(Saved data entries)
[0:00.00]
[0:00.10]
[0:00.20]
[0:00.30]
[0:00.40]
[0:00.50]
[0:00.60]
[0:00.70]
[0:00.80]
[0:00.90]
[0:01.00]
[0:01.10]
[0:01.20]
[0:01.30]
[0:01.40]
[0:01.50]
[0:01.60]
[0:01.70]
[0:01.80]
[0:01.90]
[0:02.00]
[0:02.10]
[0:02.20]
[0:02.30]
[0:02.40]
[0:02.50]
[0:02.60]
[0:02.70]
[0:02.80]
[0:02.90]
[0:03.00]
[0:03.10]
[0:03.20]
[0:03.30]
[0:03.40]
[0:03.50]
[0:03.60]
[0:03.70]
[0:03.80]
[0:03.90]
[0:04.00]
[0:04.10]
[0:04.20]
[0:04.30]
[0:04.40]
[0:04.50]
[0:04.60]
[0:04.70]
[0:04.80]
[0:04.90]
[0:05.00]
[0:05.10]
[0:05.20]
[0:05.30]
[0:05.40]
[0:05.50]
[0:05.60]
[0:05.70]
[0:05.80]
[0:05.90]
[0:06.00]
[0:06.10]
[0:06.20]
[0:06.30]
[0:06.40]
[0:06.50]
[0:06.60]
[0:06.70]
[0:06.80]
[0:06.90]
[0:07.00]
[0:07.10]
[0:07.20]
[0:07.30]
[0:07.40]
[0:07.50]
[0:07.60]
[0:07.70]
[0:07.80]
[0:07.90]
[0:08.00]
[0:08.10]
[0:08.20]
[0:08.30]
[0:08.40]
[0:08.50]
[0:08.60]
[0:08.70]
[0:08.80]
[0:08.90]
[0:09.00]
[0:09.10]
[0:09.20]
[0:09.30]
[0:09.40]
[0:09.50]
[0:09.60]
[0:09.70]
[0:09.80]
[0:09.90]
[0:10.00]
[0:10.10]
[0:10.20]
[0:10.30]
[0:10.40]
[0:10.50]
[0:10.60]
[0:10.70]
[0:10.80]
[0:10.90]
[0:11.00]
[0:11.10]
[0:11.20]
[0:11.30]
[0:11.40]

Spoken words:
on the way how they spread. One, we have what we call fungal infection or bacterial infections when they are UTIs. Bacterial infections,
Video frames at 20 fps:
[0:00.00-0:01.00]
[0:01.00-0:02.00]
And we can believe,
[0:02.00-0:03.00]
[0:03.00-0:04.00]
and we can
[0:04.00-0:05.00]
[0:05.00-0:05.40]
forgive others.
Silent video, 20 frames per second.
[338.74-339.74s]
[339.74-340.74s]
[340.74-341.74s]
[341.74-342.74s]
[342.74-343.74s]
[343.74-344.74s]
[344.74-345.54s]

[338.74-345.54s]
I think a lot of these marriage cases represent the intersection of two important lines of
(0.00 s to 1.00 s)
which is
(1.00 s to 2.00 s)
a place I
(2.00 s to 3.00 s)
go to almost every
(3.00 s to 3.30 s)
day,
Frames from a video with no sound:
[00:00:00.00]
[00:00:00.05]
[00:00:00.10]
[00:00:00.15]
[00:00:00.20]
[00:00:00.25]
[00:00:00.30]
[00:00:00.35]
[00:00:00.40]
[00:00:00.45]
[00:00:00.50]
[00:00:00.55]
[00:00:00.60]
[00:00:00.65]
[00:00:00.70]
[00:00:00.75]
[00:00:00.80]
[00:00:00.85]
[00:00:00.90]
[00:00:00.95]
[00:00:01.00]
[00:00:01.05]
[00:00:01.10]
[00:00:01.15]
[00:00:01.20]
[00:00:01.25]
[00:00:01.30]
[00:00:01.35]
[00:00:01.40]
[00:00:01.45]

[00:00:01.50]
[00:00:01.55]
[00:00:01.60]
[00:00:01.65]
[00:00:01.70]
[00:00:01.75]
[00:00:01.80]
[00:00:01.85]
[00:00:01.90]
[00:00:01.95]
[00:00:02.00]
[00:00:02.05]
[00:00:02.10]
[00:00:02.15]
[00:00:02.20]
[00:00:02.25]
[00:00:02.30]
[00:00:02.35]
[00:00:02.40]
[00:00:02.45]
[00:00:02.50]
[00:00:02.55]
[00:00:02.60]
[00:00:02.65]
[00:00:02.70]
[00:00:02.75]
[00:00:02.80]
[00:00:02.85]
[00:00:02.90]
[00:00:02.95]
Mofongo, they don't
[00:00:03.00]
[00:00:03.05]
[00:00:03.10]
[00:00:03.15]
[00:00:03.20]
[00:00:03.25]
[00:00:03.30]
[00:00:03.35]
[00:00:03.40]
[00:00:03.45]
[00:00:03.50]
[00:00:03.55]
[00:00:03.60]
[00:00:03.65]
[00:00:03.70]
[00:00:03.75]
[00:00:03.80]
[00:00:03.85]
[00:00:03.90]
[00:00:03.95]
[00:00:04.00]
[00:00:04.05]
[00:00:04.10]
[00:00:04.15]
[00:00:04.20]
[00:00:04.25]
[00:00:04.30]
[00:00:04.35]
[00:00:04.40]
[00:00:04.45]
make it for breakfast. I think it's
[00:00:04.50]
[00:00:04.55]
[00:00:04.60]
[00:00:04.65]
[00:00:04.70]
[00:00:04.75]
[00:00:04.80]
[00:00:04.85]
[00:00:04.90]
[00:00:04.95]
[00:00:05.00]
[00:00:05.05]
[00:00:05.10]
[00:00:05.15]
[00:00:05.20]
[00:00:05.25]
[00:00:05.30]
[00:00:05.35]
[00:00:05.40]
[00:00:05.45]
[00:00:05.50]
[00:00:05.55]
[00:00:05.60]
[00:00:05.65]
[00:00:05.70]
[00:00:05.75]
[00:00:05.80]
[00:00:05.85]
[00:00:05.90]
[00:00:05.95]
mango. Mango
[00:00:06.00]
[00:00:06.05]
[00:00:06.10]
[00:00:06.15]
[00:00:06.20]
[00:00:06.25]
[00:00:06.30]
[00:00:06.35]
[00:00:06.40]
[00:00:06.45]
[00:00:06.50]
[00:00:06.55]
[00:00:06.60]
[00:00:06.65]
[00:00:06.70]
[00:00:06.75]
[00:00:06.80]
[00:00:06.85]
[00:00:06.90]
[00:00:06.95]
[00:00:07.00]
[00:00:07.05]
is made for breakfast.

▶ [Your instructions]:
Reproduce the lines above, beginning at the line with "[00:00:02.50]" and stopping after the line with "[00:00:03.70]", exactly as they are.

▶ [Solution to this task]:
[00:00:02.50]
[00:00:02.55]
[00:00:02.60]
[00:00:02.65]
[00:00:02.70]
[00:00:02.75]
[00:00:02.80]
[00:00:02.85]
[00:00:02.90]
[00:00:02.95]
Mofongo, they don't
[00:00:03.00]
[00:00:03.05]
[00:00:03.10]
[00:00:03.15]
[00:00:03.20]
[00:00:03.25]
[00:00:03.30]
[00:00:03.35]
[00:00:03.40]
[00:00:03.45]
[00:00:03.50]
[00:00:03.55]
[00:00:03.60]
[00:00:03.65]
[00:00:03.70]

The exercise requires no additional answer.